Потому что незаметно и внезапно, так незаметно, что внезапность мы ощутили только потом, когда узнали или когда начали забывать, вся эта невообразимая умирающая белизна, с каждым днем принимавшая желтоватые и пепельные оттенки, неумолимо разрослась и мы приняли ее непреложность.
Потому что Монча Инсаурральде заперлась в погребе своего дома вместе с транквилизаторами и со своим подвенечным платьем, которое, при мягком теплом солнце санта-марийской осени, могло служить ей как бы подлинной кожей, обтянувшей ее худое тело, ее прекрасный остов. И ушла в смерть, перестала дышать.
И вот тогда врач мог увидеть, ощутить и удостоверить, что окружающий его и принятый им мир не был основан на обмане или подслащенной лжи. Игра по крайней мере была чистой, и вели ее достойно обе стороны: Браузен и он.
Оставались еще дальние родственники Инсаурральде, упорно настаивающие на смерти от сердечного приступа. Во всяком случае – этого они добились, – вскрытия не было. Вот почему, возможно, врач колебался между очевидной правдой и лицемерием потомков. Он предпочел, и очень скоро, дать волю нелепой любви, необъяснимой честности, избрав именно ту форму честности, что способна породить недоразумения. Так решают почти всегда. Он не позволил открыть окна, хотел, оставшись с ней совсем не в пору наедине, дышать этим отравленным воздухом, запахом тления, конца. И написал наконец, после стольких лет, не останавливаясь, чтобы подумать.
Он трепетал, охваченный чувством смирения и справедливости, странной, непонятной гордостью, когда мог наконец написать обещанное письмо, немногие слова, которые сказали все.

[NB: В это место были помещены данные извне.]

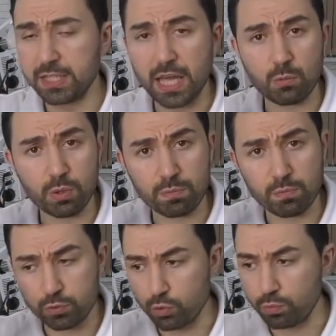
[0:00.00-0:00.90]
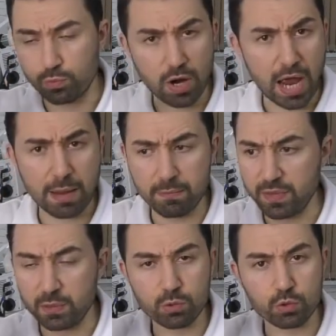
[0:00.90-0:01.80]
then we do prime,
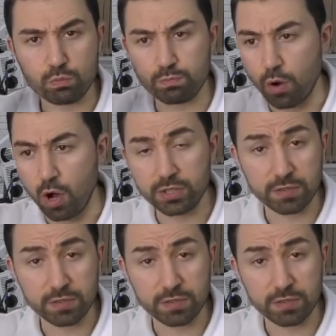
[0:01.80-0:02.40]
then we do bond.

Имя и фамилия покойной: Мария Рамона Инсаурральде Самора. Место смерти: Санта-Мария, второй судебный округ. Пол: женский. Раса: белая. Место рождения: Санта-Мария. Возраст умершей: двадцать девять лет. Удостоверяемая кончина произошла такого-то числа и месяца такого-то года, во столько-то часов и минут. Обстоятельства или болезнь, явившиеся прямой причиной смерти: Браузен, Санта-Мария, вы все, я сам.